** Data excerpts **
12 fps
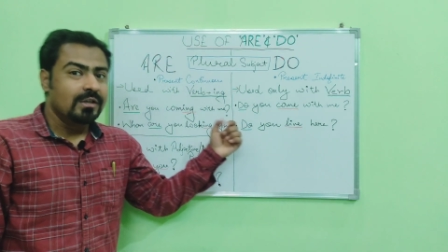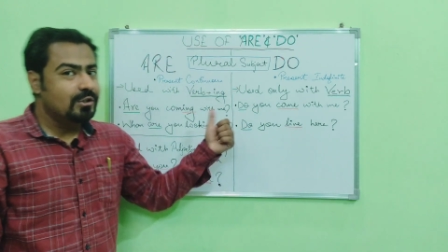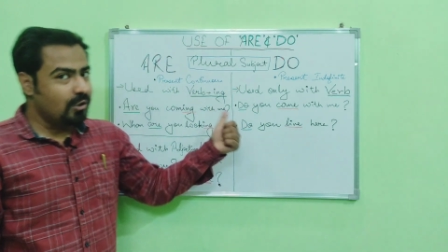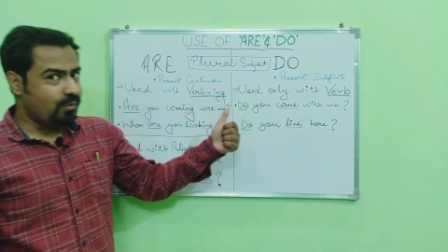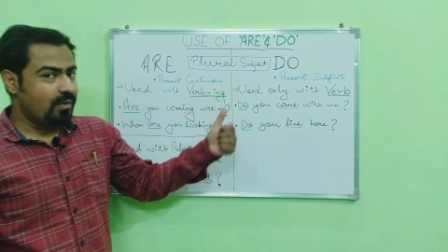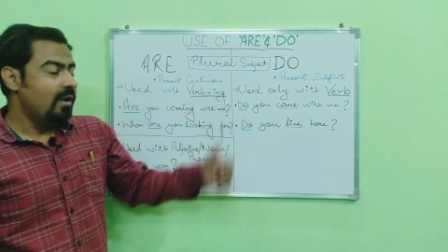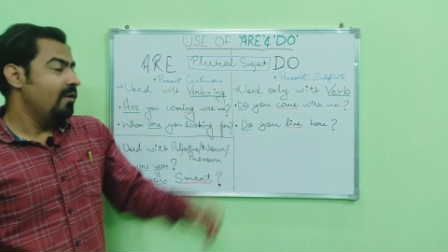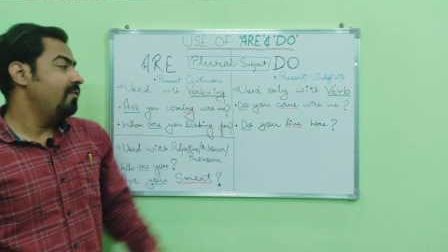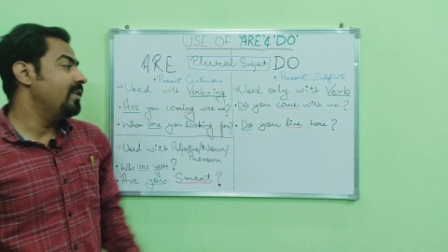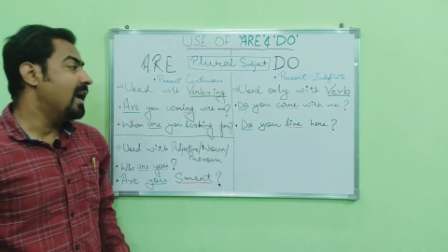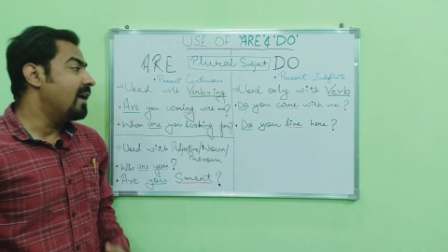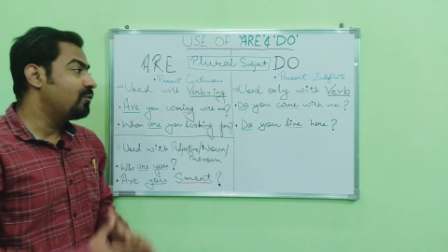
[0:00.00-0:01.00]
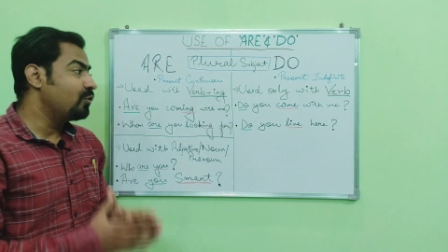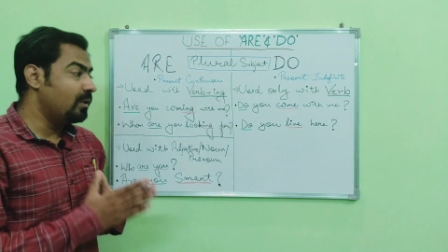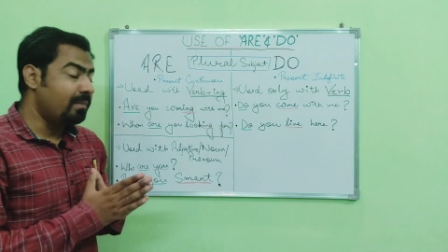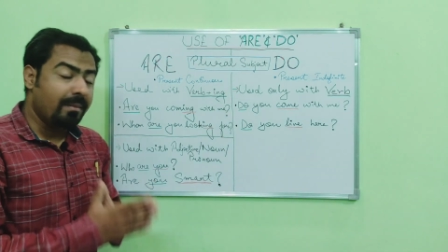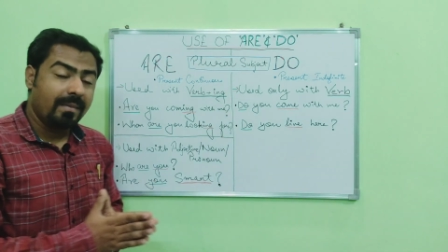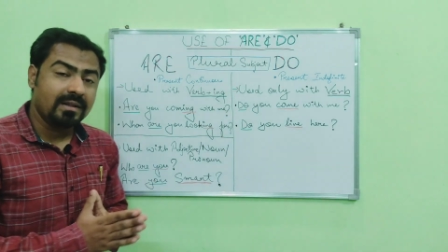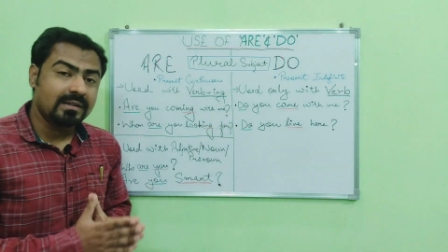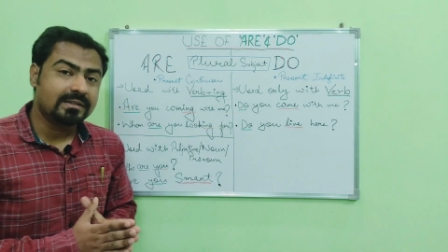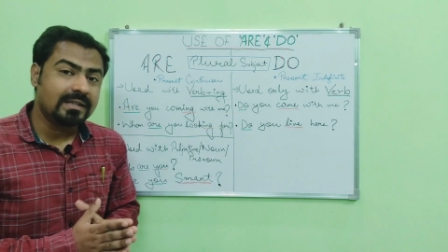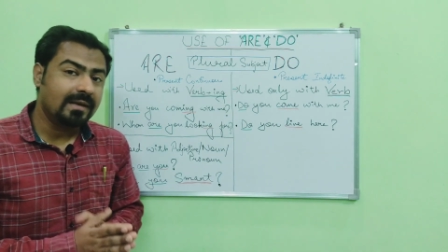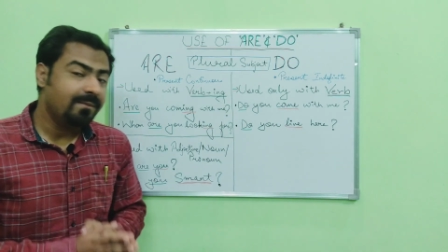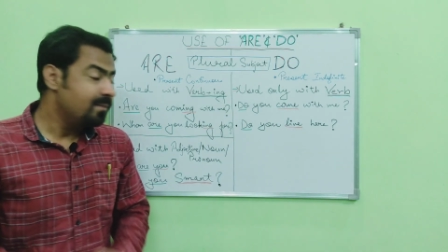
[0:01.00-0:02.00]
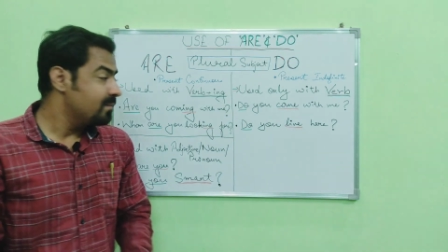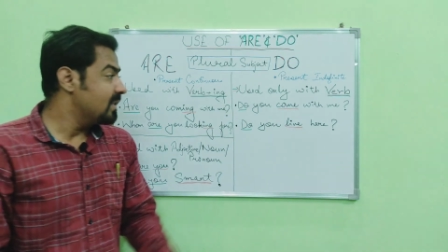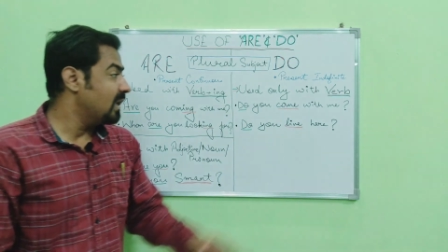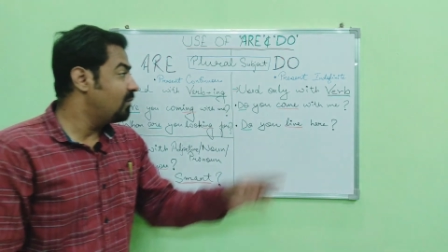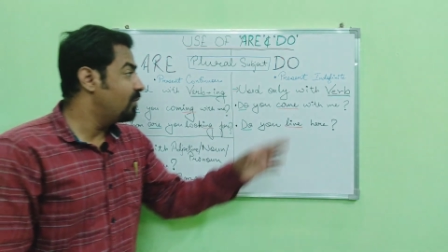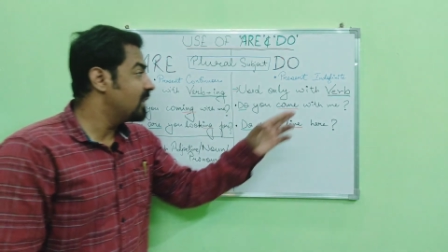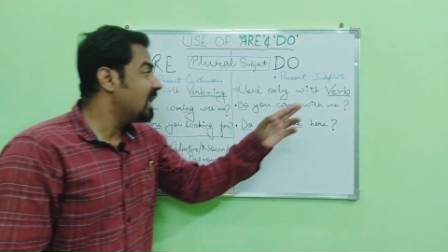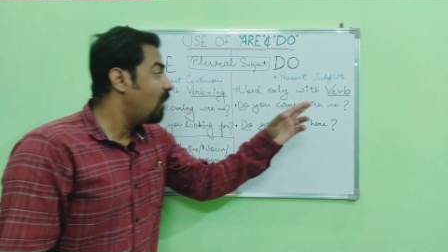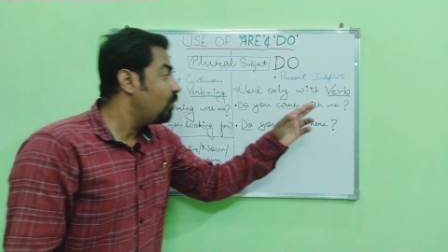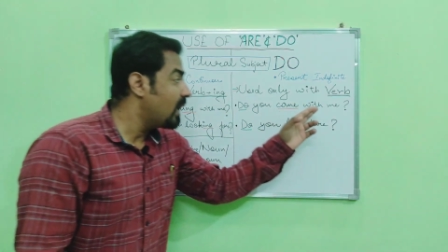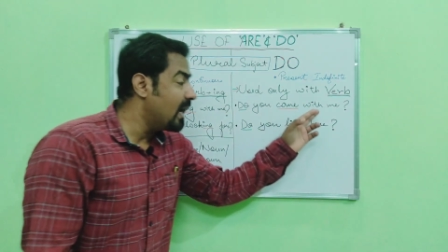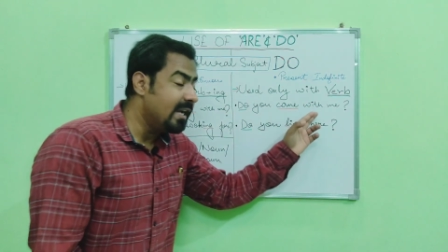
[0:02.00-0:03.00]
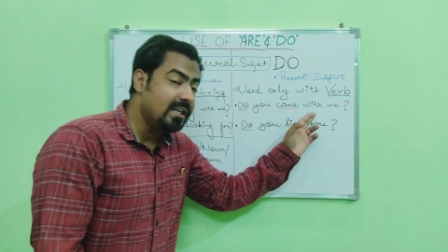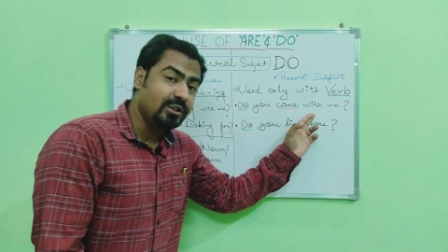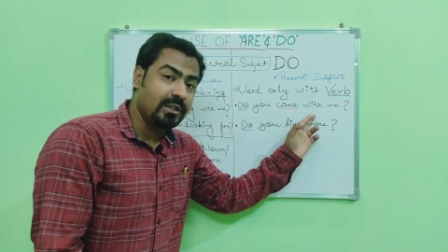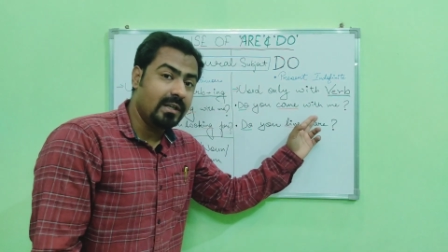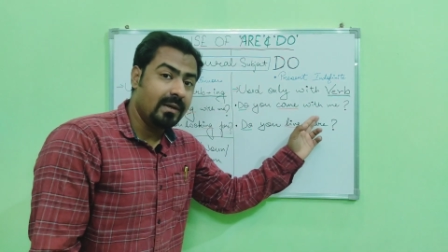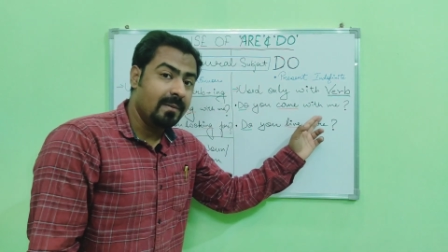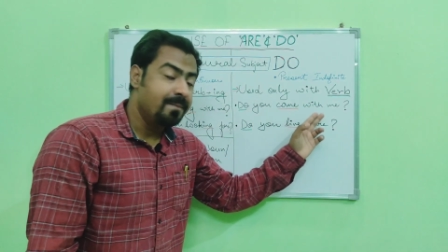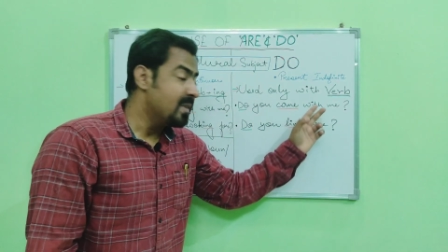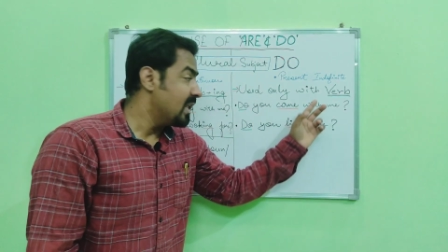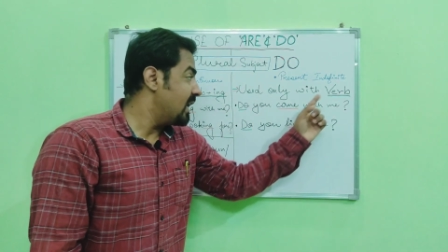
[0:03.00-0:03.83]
So we have to remember this thing, that without ing,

** Task description **
With the pictures excluded, the records are to be reproduced exactly.

** Output **
12 fps
[0:00.00-0:01.00]
[0:01.00-0:02.00]
[0:02.00-0:03.00]
[0:03.00-0:03.83]
So we have to remember this thing, that without ing,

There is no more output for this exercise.